> **TASK DESCRIPTION**: Copy exactly, and only, the lines from the line containing "[00:00:04.50 to 00:00:05.40]" through the last line of the records below, both included.

> **Dataset entries**:
---------------

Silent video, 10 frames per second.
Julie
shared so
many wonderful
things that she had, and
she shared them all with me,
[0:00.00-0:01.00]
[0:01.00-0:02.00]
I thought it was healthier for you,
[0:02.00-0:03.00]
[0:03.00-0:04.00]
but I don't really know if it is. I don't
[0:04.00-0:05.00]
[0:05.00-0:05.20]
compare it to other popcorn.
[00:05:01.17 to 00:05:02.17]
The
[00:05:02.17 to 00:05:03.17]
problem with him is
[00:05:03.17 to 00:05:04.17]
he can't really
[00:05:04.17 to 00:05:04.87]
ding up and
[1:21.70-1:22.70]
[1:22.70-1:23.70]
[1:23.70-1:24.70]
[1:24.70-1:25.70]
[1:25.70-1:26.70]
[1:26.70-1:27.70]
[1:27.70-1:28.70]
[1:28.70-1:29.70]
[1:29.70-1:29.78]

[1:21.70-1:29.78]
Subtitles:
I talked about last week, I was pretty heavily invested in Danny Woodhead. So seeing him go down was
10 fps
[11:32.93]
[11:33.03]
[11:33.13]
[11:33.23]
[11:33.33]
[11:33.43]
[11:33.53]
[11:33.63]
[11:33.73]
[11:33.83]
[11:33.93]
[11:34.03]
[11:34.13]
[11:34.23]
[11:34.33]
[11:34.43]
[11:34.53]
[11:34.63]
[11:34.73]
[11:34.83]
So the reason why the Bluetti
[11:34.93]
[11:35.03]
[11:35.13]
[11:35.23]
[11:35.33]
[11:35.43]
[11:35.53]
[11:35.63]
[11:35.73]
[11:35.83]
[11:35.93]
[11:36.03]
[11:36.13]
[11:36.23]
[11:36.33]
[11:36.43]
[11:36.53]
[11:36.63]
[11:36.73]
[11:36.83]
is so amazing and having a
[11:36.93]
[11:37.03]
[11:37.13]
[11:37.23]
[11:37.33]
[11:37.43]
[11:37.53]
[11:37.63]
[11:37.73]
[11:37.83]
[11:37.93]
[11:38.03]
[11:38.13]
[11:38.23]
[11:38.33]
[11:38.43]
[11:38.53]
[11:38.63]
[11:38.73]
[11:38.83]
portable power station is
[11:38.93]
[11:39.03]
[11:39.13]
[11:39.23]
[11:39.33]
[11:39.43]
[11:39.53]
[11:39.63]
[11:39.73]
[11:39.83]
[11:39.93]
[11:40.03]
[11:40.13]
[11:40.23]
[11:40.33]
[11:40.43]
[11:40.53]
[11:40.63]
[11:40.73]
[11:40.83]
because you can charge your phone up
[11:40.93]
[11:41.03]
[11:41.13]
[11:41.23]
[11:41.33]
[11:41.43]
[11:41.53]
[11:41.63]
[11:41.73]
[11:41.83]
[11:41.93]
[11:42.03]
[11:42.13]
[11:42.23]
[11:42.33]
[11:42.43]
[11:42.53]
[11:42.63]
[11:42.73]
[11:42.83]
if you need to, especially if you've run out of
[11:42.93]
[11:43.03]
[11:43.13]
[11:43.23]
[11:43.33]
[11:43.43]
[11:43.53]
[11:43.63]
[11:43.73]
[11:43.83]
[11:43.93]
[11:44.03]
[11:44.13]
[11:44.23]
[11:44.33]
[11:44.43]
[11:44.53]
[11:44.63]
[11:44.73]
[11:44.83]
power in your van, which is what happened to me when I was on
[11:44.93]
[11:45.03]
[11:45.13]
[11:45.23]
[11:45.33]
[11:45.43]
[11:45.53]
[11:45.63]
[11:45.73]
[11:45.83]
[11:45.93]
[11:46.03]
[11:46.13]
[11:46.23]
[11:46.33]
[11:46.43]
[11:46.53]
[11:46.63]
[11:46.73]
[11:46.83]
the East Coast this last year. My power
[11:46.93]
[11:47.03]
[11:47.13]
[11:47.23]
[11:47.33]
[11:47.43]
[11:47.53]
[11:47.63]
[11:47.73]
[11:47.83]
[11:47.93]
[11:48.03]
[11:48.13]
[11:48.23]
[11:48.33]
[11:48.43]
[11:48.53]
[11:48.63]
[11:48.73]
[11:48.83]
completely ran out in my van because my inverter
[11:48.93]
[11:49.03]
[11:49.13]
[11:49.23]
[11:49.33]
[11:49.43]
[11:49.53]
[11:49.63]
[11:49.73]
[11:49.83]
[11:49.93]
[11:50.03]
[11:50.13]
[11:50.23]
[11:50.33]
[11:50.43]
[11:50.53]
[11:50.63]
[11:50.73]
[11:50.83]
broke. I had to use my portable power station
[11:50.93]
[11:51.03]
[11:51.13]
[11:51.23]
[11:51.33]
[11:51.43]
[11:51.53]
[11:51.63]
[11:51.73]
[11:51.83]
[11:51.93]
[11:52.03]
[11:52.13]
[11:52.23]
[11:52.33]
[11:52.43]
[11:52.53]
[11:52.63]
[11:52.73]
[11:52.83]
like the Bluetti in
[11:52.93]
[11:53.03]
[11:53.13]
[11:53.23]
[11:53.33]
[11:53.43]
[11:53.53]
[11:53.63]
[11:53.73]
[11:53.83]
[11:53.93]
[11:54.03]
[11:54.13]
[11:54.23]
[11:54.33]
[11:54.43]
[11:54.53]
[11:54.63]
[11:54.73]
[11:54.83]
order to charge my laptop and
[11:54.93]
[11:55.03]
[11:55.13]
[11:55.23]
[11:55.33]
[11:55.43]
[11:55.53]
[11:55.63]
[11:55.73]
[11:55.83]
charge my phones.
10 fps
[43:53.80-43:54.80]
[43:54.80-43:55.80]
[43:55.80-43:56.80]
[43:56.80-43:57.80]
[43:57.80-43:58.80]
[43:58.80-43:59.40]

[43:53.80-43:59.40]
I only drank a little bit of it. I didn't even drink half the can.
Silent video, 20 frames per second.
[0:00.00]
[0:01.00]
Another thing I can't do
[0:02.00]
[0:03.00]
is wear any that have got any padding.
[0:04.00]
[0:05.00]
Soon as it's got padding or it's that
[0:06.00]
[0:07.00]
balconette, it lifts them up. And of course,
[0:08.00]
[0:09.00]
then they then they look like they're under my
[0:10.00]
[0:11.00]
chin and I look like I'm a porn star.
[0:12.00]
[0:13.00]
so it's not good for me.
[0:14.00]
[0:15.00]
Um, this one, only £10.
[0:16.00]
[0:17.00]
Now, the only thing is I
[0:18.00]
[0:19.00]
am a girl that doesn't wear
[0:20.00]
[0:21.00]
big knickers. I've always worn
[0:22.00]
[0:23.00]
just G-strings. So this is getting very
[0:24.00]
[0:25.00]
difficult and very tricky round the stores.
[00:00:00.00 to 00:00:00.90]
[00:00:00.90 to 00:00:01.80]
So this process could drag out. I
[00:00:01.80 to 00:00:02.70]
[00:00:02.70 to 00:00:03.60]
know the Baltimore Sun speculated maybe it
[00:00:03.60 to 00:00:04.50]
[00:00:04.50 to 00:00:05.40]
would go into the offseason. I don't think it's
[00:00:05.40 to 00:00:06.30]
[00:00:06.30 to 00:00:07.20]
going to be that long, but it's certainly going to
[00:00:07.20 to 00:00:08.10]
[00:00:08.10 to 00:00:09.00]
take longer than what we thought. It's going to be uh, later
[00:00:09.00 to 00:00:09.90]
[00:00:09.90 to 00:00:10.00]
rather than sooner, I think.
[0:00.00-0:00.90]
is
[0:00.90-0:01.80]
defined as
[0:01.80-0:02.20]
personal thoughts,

---------------

> **RESULT**:
[00:00:04.50 to 00:00:05.40]
would go into the offseason. I don't think it's
[00:00:05.40 to 00:00:06.30]
[00:00:06.30 to 00:00:07.20]
going to be that long, but it's certainly going to
[00:00:07.20 to 00:00:08.10]
[00:00:08.10 to 00:00:09.00]
take longer than what we thought. It's going to be uh, later
[00:00:09.00 to 00:00:09.90]
[00:00:09.90 to 00:00:10.00]
rather than sooner, I think.
[0:00.00-0:00.90]
is
[0:00.90-0:01.80]
defined as
[0:01.80-0:02.20]
personal thoughts,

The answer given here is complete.